Segment Start: Extracted records

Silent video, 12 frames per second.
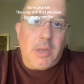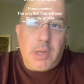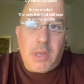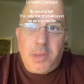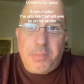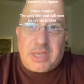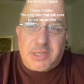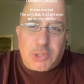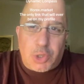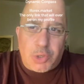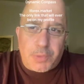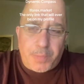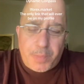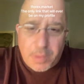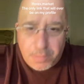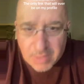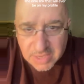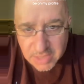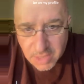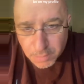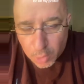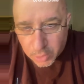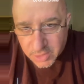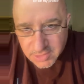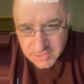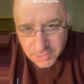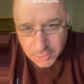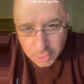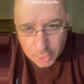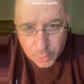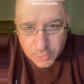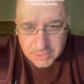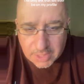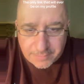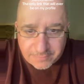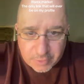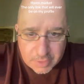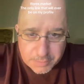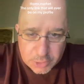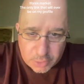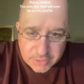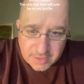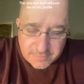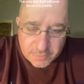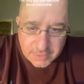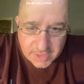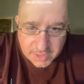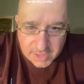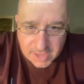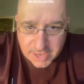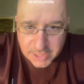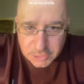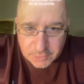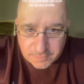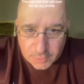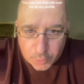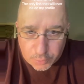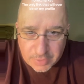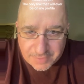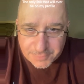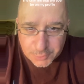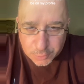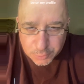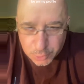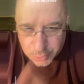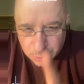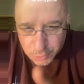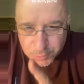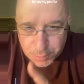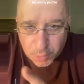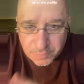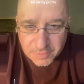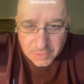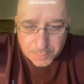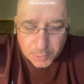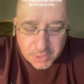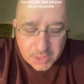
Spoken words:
because they're making markets on the lower time frames looking for that cash flow revenue. So here's proof in the pudding.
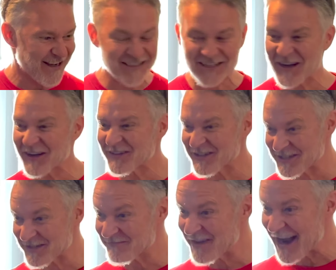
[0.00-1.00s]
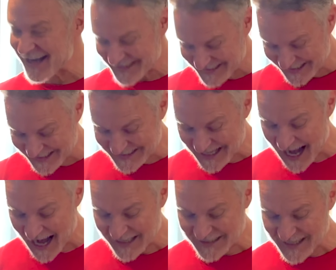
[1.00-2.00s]
It's called the gymnastic
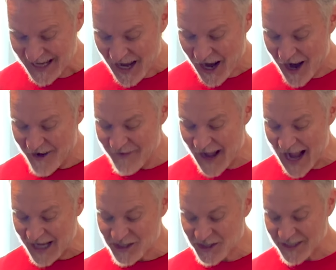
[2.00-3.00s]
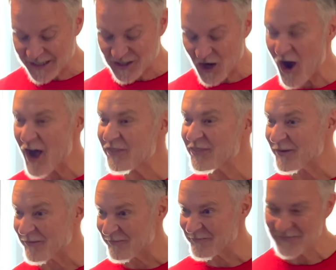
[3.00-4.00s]
jacks. I've actually taught
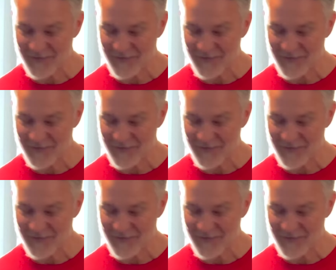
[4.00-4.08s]
them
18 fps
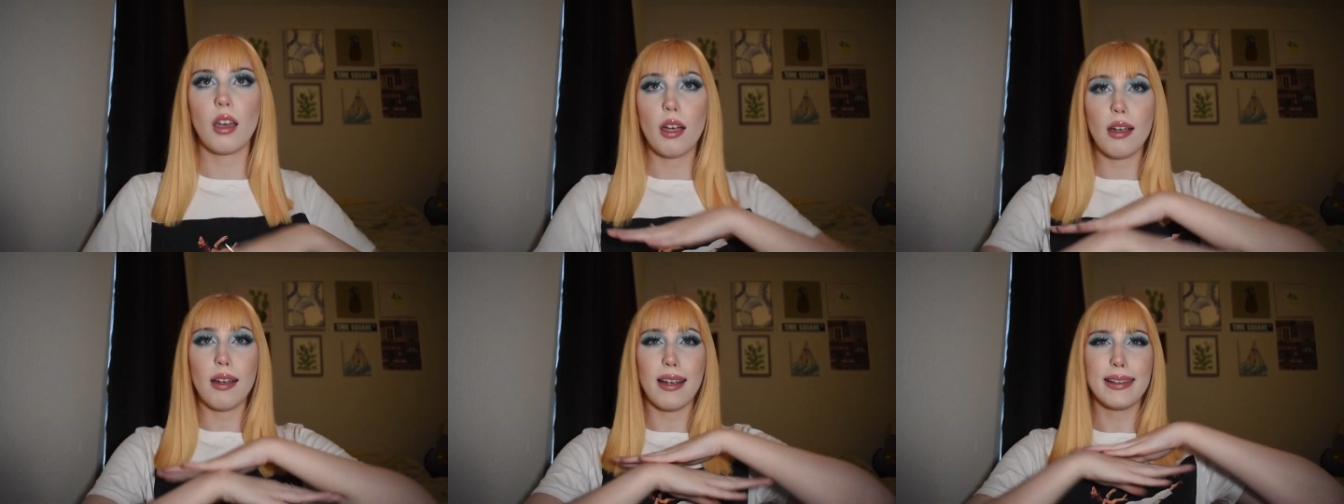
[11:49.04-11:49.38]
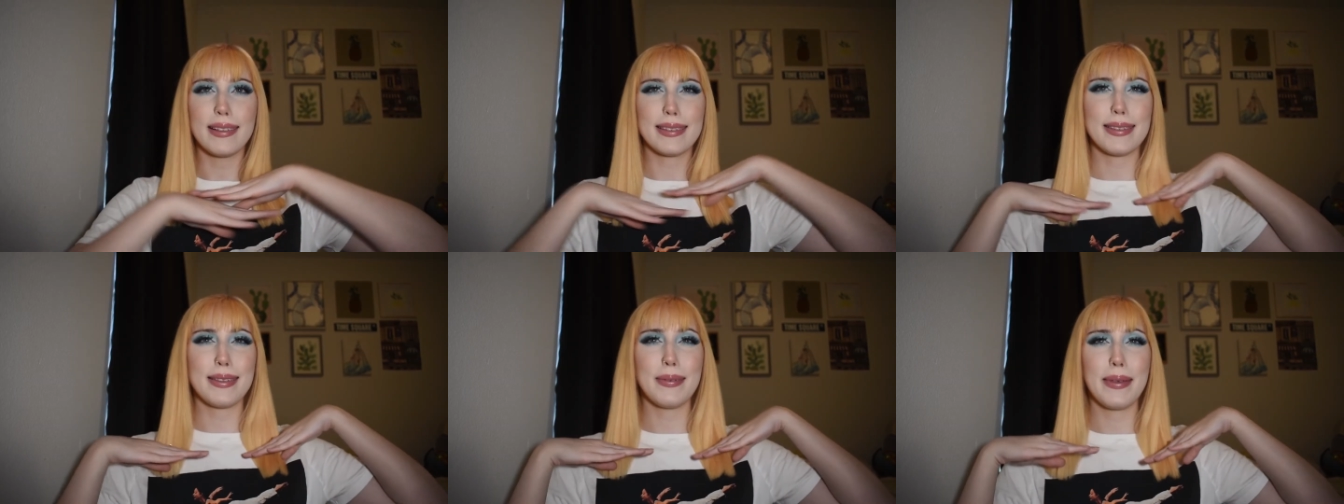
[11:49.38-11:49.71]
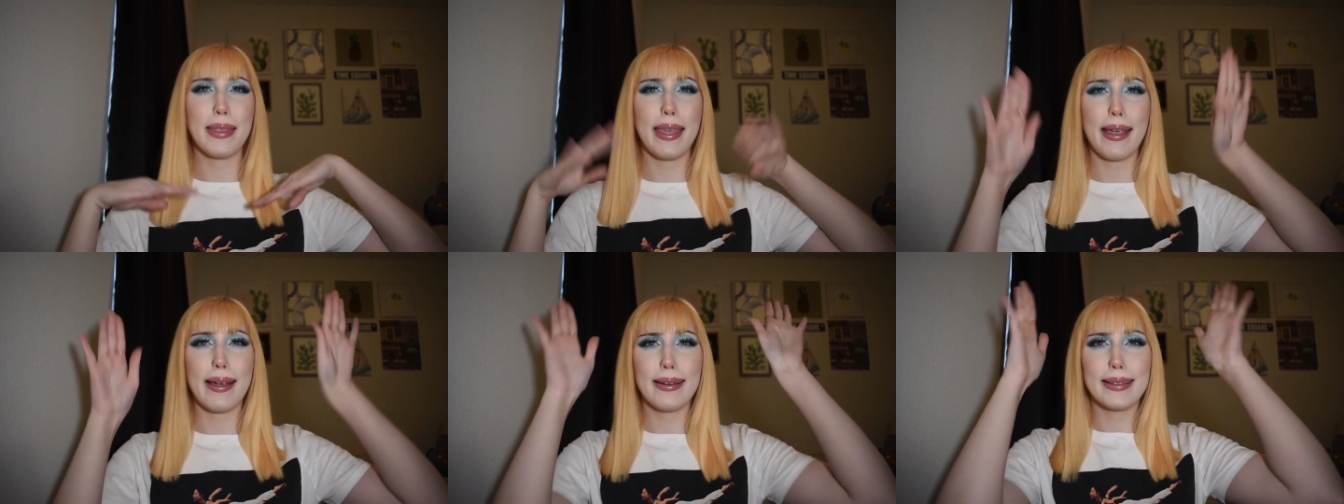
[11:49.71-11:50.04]
Alright, so
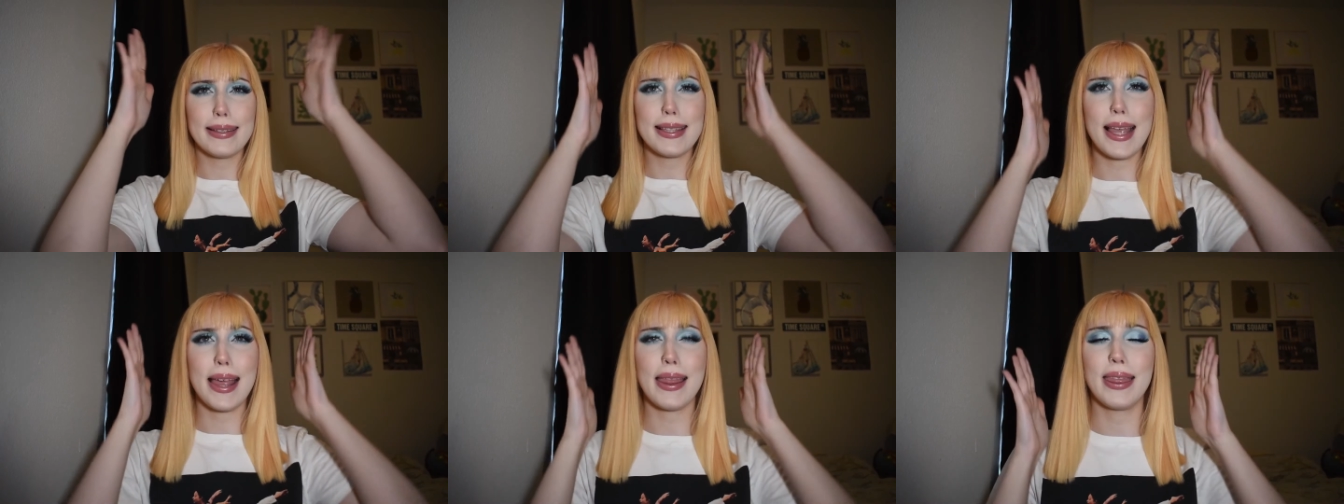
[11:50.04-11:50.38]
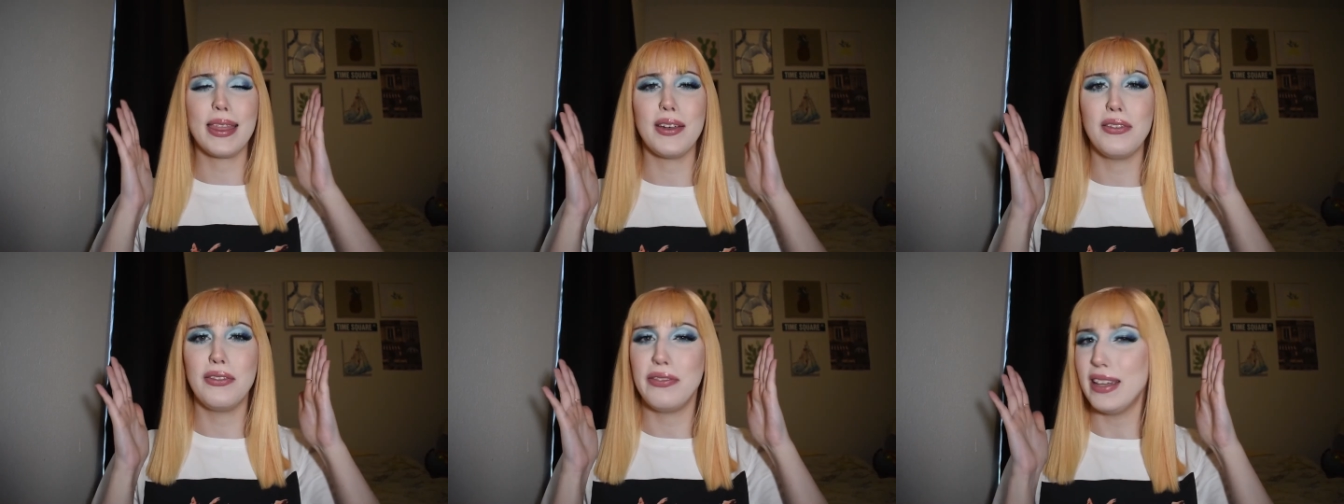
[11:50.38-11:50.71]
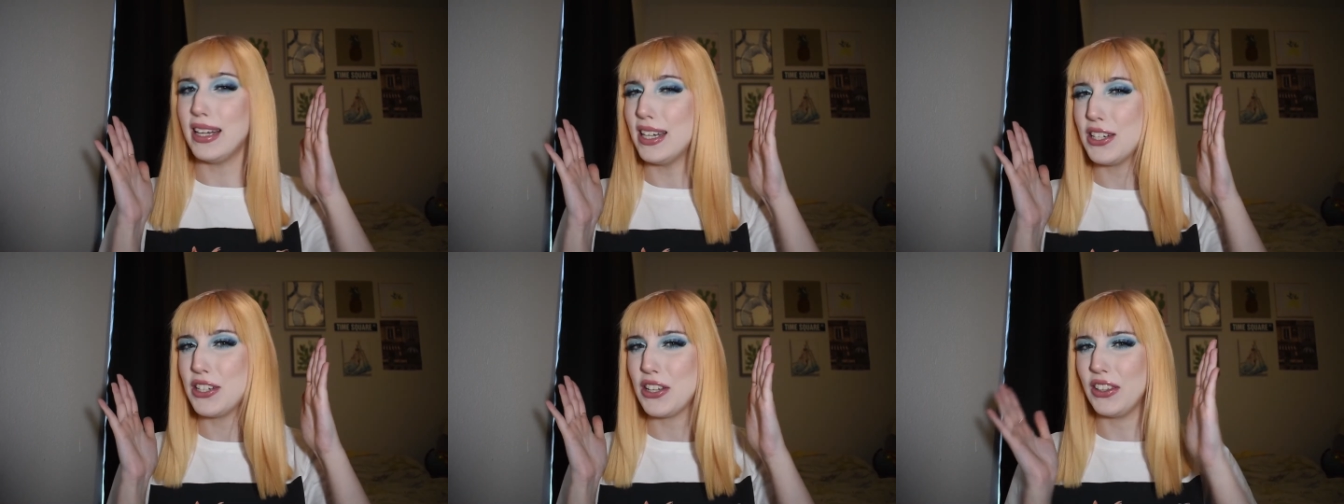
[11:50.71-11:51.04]
there's the
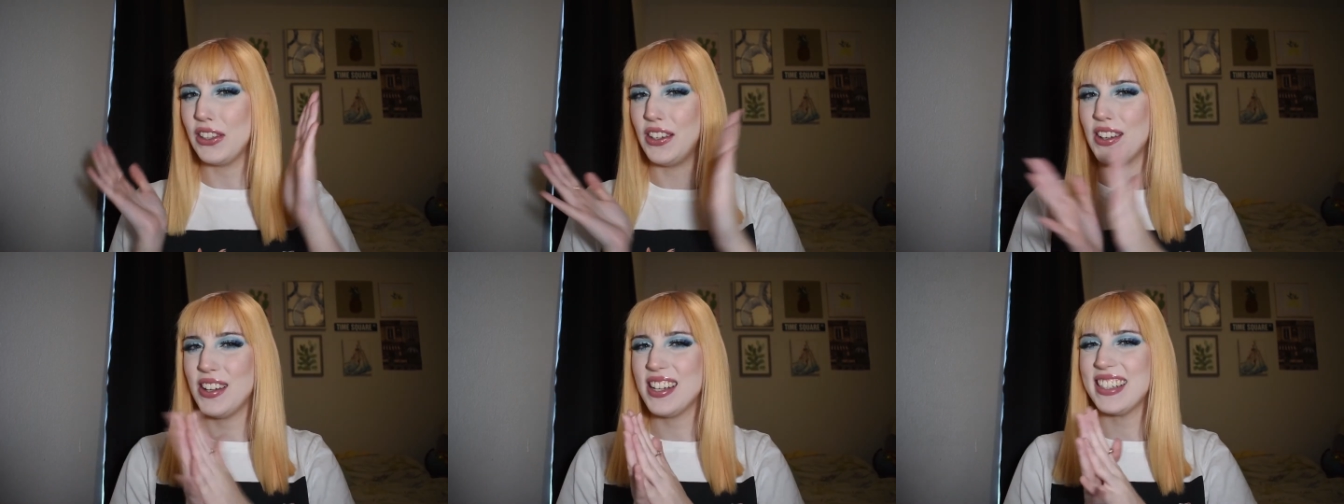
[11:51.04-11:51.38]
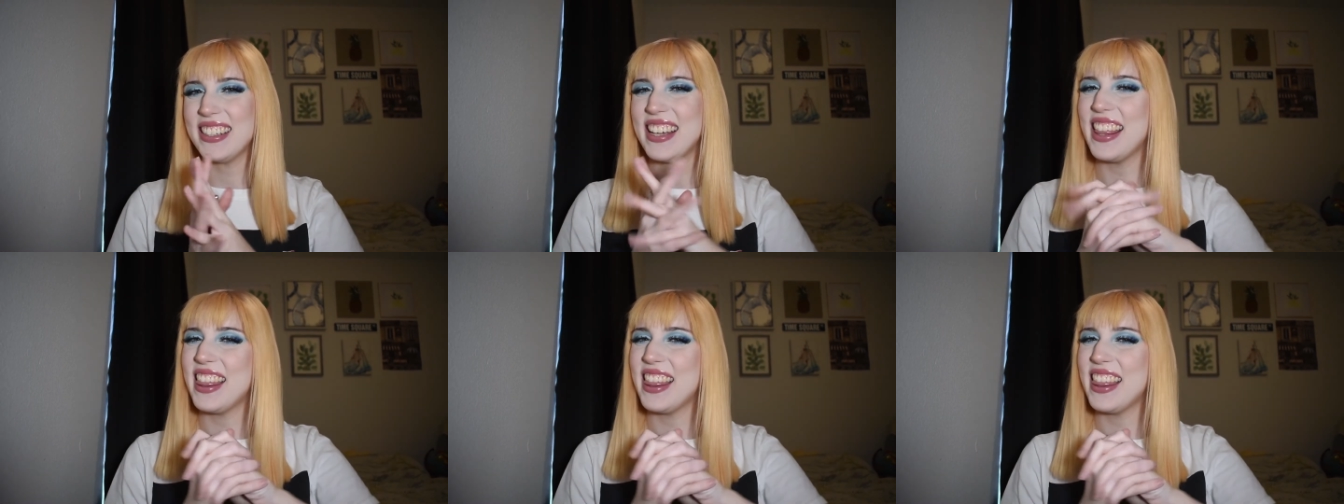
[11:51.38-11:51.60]
finished look.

Segment End: Extracted records

=== Exercise directions ===
Set down every line above exactly, pictures excluded.

=== Response area ===
Silent video, 12 frames per second.
Spoken words:
because they're making markets on the lower time frames looking for that cash flow revenue. So here's proof in the pudding.
[0.00-1.00s]
[1.00-2.00s]
It's called the gymnastic
[2.00-3.00s]
[3.00-4.00s]
jacks. I've actually taught
[4.00-4.08s]
them
18 fps
[11:49.04-11:49.38]
[11:49.38-11:49.71]
[11:49.71-11:50.04]
Alright, so
[11:50.04-11:50.38]
[11:50.38-11:50.71]
[11:50.71-11:51.04]
there's the
[11:51.04-11:51.38]
[11:51.38-11:51.60]
finished look.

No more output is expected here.